Keep only the lines that hold the string "speaker", filtering out the rest of the entries below.

*** The data ***

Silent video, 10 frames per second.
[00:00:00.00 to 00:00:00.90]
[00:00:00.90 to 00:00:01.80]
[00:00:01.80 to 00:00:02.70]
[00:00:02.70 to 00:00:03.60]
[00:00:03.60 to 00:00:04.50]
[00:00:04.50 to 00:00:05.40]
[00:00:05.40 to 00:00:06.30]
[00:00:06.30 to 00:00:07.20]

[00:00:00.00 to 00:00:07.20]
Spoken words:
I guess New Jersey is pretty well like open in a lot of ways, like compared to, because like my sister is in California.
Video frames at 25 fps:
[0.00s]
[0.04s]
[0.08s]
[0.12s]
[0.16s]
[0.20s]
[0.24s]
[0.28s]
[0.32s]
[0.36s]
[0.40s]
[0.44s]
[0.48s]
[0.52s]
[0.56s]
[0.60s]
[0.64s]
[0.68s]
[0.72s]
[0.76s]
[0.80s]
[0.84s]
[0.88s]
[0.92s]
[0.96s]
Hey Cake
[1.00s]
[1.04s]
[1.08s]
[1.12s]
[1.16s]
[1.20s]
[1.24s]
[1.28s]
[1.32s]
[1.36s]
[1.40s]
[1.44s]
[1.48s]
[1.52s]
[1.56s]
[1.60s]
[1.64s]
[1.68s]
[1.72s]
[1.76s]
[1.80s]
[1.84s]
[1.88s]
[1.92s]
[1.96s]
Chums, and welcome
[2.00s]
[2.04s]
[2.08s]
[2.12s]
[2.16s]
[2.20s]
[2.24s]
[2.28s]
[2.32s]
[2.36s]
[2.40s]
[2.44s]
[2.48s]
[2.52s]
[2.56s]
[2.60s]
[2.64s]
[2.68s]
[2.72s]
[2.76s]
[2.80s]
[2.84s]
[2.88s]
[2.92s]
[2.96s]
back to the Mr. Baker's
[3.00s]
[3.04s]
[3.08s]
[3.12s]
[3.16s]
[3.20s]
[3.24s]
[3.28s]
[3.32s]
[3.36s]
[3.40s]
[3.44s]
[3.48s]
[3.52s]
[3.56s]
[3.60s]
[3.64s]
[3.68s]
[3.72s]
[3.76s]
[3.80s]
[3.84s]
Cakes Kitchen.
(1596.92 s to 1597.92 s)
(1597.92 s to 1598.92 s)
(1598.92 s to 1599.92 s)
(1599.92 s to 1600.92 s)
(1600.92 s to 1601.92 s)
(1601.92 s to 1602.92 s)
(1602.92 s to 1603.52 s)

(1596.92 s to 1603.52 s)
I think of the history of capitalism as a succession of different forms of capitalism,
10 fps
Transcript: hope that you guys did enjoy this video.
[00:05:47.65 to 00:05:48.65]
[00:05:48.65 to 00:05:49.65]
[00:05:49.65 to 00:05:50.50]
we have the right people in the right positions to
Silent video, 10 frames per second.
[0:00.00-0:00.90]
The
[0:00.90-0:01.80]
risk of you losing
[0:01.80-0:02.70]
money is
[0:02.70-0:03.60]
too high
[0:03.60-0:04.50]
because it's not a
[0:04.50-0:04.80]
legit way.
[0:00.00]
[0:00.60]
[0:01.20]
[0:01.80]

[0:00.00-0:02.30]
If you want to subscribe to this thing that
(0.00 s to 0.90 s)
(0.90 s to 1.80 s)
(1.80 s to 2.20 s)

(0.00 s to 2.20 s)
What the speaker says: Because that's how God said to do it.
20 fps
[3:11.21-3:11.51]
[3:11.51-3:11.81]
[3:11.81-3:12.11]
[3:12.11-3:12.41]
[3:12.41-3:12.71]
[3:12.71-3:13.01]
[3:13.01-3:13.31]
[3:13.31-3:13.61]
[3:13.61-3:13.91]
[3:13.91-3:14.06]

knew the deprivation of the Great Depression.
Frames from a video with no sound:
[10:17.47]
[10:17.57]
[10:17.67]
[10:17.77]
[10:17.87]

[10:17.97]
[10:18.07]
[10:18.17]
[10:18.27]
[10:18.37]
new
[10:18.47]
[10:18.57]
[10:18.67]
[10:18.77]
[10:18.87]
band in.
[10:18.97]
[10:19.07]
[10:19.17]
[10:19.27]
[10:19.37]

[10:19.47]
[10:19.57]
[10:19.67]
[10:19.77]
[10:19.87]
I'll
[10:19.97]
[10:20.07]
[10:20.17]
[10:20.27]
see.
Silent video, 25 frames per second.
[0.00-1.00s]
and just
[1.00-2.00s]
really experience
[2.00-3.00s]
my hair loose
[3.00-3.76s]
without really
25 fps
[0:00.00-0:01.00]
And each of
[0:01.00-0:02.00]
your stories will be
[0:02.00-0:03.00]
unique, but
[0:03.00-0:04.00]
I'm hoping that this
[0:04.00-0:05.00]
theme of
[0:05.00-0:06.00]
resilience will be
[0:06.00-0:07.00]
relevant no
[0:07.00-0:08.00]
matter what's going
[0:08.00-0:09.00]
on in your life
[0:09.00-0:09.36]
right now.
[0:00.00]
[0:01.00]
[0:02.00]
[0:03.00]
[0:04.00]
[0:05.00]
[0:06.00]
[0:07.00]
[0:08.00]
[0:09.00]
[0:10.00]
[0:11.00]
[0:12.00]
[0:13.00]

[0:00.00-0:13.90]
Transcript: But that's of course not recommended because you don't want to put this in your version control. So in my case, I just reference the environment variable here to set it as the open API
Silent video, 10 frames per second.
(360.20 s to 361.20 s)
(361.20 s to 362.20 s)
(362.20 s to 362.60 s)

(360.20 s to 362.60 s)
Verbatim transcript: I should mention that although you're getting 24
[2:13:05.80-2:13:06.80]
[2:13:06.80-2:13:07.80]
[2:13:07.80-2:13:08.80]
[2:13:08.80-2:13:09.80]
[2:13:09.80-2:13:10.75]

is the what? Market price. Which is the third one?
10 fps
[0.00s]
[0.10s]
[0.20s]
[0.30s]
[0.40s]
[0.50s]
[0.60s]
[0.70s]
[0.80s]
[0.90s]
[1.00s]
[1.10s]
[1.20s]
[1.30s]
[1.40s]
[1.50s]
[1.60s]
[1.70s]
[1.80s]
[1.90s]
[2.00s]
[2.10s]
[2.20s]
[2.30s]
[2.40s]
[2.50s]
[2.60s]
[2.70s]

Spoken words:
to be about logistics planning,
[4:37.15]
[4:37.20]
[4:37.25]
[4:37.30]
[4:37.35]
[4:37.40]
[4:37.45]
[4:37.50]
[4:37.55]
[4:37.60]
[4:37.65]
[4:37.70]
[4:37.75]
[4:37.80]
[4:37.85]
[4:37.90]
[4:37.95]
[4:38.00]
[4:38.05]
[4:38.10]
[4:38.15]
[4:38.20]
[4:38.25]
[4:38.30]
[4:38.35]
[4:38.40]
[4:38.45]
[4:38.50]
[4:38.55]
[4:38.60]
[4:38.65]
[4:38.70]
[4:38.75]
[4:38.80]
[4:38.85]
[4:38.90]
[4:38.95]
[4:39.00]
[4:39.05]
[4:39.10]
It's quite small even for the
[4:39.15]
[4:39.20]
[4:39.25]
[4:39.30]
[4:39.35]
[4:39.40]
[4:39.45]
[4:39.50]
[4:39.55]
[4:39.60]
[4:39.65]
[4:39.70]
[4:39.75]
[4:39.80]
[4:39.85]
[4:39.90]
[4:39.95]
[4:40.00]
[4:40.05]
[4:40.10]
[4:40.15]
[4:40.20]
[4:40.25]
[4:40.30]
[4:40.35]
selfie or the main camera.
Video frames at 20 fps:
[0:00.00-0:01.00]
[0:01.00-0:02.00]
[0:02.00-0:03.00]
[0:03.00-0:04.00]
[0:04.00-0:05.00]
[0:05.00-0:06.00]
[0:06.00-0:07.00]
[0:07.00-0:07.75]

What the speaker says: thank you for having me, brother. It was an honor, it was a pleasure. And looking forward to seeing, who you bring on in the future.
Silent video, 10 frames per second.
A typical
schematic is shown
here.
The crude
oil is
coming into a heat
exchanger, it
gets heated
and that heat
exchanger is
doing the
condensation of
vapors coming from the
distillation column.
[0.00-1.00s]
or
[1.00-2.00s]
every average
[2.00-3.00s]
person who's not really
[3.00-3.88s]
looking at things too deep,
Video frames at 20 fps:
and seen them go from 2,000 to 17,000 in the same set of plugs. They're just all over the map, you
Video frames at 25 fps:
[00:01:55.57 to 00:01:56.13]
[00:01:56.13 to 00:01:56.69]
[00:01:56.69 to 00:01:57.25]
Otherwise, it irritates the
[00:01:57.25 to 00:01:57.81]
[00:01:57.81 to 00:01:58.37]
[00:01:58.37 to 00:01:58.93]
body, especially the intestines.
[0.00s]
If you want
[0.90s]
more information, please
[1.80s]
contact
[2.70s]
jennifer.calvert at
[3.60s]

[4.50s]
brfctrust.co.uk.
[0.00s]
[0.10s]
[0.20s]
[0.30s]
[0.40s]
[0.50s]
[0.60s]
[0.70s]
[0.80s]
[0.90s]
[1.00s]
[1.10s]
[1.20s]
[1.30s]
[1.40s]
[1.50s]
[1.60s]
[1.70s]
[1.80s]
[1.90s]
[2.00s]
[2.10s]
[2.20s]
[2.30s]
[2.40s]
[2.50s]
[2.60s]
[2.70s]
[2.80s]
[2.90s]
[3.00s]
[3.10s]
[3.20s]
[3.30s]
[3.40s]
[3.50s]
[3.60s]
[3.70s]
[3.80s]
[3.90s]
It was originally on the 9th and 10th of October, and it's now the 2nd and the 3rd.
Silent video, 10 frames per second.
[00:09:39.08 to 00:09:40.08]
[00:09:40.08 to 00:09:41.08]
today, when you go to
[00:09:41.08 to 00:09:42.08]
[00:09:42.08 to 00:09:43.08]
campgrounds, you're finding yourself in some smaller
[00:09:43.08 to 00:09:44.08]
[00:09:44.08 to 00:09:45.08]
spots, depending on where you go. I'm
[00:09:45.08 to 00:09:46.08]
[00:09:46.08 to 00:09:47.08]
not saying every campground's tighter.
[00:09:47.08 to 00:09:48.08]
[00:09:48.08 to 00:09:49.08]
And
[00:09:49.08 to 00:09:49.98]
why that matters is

*** End of The data ***

▸ **Expected output**
What the speaker says: Because that's how God said to do it.
What the speaker says: thank you for having me, brother. It was an honor, it was a pleasure. And looking forward to seeing, who you bring on in the future.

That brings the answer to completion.